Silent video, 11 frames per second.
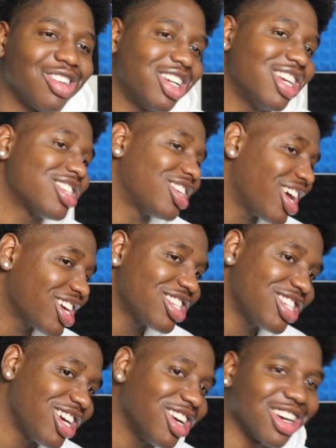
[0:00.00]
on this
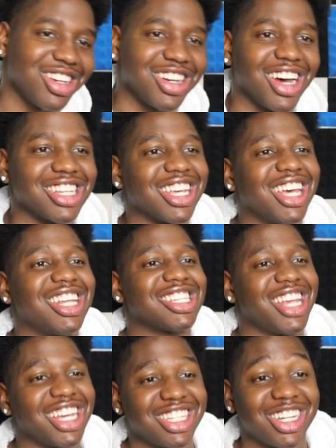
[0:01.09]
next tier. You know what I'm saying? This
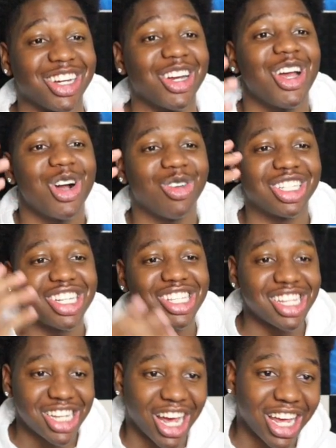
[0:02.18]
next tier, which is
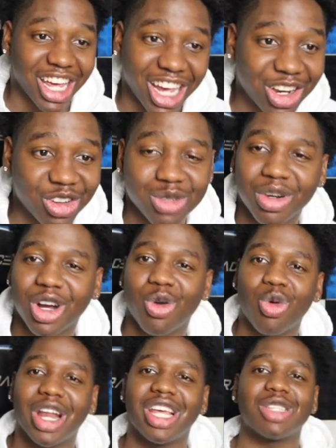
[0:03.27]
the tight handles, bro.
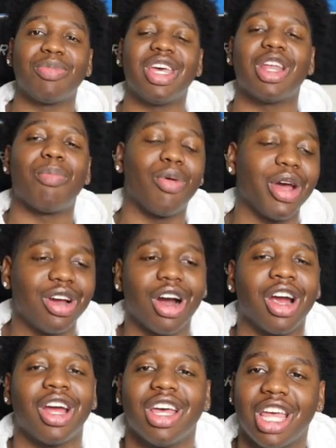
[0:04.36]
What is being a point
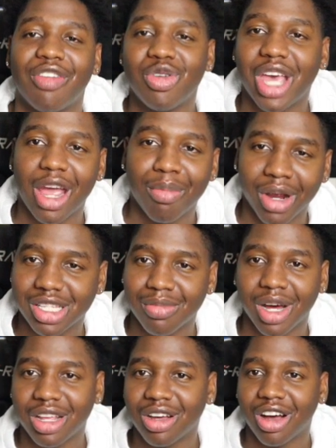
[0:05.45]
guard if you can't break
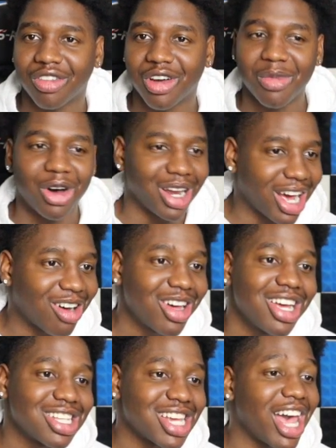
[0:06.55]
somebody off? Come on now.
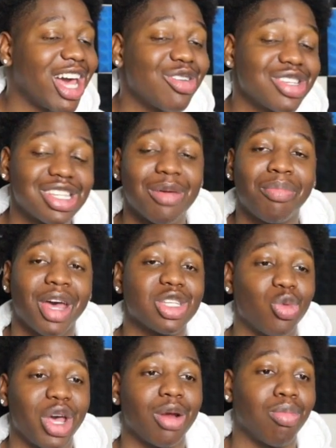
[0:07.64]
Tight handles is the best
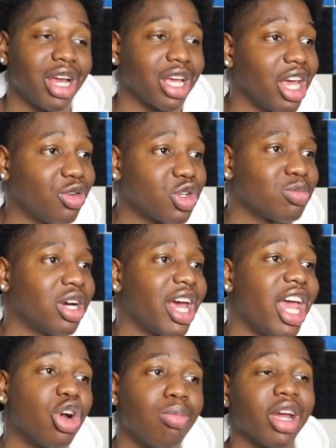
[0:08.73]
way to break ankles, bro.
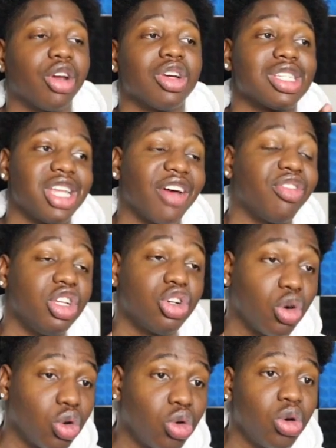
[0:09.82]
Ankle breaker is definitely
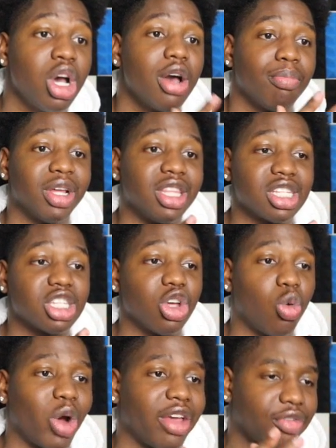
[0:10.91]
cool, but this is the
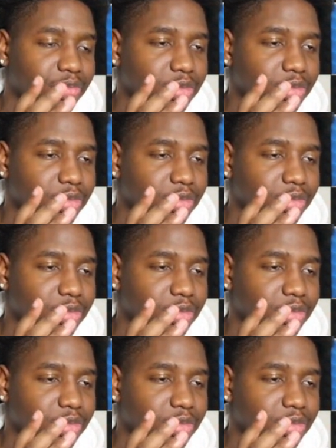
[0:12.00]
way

Task statement:
Would you return the records exactly as written, minus any image?

Task response:
Silent video, 11 frames per second.
[0:00.00]
on this
[0:01.09]
next tier. You know what I'm saying? This
[0:02.18]
next tier, which is
[0:03.27]
the tight handles, bro.
[0:04.36]
What is being a point
[0:05.45]
guard if you can't break
[0:06.55]
somebody off? Come on now.
[0:07.64]
Tight handles is the best
[0:08.73]
way to break ankles, bro.
[0:09.82]
Ankle breaker is definitely
[0:10.91]
cool, but this is the
[0:12.00]
way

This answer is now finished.